### Work order
Hunt for the word "says" across the entries below, copying each line that holds it.

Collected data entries

----------

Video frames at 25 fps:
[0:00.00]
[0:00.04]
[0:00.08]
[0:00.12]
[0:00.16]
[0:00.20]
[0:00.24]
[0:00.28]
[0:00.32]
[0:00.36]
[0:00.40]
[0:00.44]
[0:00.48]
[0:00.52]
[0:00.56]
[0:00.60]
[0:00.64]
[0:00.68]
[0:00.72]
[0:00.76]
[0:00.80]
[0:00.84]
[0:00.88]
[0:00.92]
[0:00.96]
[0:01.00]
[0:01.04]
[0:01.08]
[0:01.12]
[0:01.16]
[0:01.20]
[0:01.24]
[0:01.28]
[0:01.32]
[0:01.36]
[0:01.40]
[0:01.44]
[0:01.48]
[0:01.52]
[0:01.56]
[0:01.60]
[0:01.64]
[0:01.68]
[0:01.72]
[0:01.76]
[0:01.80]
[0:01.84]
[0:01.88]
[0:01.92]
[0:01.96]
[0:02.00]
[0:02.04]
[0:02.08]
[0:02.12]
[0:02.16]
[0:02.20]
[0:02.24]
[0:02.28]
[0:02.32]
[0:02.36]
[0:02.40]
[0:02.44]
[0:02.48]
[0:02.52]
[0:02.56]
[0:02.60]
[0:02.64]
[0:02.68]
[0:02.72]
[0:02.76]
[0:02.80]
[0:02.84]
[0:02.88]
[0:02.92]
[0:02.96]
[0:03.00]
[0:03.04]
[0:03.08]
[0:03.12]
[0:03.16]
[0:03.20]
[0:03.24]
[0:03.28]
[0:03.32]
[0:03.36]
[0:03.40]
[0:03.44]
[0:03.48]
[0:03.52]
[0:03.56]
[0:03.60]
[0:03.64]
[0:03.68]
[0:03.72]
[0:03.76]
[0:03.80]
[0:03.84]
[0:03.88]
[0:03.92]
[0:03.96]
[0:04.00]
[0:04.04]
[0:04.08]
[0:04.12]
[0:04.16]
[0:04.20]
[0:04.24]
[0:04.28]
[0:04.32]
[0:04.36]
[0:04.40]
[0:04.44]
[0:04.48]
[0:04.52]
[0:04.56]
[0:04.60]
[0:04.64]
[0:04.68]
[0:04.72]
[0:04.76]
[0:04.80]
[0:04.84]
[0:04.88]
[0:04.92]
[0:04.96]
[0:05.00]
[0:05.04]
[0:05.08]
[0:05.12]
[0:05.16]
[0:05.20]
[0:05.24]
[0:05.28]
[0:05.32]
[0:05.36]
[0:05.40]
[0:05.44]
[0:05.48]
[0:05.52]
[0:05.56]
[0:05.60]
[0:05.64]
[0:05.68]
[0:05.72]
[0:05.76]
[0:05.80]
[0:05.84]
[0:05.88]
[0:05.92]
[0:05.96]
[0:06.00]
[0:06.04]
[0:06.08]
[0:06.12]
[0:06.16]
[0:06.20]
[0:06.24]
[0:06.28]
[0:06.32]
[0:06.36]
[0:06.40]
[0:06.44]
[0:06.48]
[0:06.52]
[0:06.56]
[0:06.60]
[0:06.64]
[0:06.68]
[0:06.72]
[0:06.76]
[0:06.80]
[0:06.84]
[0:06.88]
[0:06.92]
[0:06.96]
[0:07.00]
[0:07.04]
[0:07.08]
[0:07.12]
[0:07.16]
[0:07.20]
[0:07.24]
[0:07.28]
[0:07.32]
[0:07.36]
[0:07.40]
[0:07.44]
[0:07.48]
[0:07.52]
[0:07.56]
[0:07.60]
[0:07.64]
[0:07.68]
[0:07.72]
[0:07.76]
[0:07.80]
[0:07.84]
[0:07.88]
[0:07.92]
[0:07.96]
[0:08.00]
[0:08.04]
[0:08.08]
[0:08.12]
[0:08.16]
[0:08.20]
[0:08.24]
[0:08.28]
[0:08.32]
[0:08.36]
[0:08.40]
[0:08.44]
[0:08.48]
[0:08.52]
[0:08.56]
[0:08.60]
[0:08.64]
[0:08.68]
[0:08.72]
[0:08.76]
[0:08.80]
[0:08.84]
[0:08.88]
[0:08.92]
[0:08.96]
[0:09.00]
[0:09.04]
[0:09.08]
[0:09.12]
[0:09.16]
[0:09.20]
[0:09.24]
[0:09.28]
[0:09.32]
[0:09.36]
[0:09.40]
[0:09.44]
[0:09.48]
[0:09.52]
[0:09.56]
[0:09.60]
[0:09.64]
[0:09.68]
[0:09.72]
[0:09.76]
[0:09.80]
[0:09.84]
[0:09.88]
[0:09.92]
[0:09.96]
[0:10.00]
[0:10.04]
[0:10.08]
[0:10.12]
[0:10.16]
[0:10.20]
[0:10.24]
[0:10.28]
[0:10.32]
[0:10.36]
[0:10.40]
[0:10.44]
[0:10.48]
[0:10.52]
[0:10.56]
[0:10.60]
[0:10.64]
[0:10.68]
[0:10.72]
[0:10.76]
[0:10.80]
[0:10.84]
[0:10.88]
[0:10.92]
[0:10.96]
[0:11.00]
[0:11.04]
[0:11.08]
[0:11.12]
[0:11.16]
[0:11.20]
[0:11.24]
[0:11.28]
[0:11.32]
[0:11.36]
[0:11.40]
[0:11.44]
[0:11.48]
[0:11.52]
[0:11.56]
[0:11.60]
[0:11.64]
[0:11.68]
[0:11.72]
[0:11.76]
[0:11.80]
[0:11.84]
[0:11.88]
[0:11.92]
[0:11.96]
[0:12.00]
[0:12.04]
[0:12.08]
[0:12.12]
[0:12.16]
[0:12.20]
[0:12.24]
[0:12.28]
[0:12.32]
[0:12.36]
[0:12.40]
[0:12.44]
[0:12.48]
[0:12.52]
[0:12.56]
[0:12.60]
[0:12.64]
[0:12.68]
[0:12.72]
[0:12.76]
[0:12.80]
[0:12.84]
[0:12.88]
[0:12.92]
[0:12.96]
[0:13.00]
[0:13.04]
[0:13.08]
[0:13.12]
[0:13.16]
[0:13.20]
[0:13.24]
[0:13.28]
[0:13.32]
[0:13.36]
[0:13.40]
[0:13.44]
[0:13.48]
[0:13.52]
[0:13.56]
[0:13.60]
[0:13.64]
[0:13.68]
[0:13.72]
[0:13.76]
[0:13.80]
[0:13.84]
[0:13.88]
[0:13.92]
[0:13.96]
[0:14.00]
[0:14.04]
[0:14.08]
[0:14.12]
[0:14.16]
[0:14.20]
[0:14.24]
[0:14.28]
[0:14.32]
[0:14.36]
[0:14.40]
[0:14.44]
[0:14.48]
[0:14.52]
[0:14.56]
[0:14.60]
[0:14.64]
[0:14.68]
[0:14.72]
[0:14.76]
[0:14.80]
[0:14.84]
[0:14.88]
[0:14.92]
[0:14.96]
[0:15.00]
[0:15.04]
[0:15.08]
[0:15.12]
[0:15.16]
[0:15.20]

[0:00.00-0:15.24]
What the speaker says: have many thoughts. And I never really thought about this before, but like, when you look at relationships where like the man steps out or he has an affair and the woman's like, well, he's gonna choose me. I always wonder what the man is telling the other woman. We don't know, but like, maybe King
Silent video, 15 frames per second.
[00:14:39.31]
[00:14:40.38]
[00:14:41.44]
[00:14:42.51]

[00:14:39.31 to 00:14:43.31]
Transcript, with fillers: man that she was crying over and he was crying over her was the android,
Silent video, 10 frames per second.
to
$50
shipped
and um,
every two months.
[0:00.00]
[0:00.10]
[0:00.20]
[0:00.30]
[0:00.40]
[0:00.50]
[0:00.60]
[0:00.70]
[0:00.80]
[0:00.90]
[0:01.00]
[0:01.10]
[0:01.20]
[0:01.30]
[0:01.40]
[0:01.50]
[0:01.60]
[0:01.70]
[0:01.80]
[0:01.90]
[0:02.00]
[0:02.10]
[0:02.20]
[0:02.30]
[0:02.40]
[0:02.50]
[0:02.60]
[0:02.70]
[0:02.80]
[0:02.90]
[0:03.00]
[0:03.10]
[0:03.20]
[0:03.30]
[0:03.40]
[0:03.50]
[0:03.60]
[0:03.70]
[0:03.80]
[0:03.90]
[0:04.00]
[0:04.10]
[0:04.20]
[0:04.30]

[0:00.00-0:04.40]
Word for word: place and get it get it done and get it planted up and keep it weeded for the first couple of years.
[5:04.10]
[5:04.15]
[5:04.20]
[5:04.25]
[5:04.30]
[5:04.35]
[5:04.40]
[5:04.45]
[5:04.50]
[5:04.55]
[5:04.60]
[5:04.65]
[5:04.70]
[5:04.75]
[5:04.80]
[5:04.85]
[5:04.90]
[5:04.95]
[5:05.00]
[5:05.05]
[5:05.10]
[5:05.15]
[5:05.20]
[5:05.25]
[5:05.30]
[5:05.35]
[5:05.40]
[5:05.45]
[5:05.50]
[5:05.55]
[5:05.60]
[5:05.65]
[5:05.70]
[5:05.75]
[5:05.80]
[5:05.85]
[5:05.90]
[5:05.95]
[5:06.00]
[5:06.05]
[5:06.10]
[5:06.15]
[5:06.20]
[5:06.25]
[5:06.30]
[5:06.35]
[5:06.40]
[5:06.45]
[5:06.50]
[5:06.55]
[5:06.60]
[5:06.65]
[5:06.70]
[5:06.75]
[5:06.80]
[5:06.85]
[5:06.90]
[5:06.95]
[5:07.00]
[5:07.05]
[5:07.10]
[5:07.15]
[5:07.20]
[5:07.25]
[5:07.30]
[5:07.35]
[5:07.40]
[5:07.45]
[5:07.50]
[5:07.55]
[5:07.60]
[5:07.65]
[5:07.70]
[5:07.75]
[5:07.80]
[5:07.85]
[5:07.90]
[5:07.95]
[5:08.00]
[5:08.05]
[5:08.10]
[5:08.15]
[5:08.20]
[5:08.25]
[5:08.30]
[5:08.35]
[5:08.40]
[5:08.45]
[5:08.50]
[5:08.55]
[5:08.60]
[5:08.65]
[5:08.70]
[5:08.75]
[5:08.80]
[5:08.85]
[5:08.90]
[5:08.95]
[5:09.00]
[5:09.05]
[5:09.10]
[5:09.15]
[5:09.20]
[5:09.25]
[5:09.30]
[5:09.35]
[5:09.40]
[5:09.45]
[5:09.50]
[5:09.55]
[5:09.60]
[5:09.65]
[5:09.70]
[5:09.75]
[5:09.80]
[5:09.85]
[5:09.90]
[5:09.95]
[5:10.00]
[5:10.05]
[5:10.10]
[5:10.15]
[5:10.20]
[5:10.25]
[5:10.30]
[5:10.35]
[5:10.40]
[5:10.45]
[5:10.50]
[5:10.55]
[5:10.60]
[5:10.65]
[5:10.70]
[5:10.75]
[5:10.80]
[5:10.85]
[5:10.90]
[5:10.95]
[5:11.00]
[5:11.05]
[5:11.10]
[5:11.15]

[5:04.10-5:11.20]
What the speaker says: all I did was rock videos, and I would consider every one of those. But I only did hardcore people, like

----------

### Result
What the speaker says: have many thoughts. And I never really thought about this before, but like, when you look at relationships where like the man steps out or he has an affair and the woman's like, well, he's gonna choose me. I always wonder what the man is telling the other woman. We don't know, but like, maybe King
What the speaker says: all I did was rock videos, and I would consider every one of those. But I only did hardcore people, like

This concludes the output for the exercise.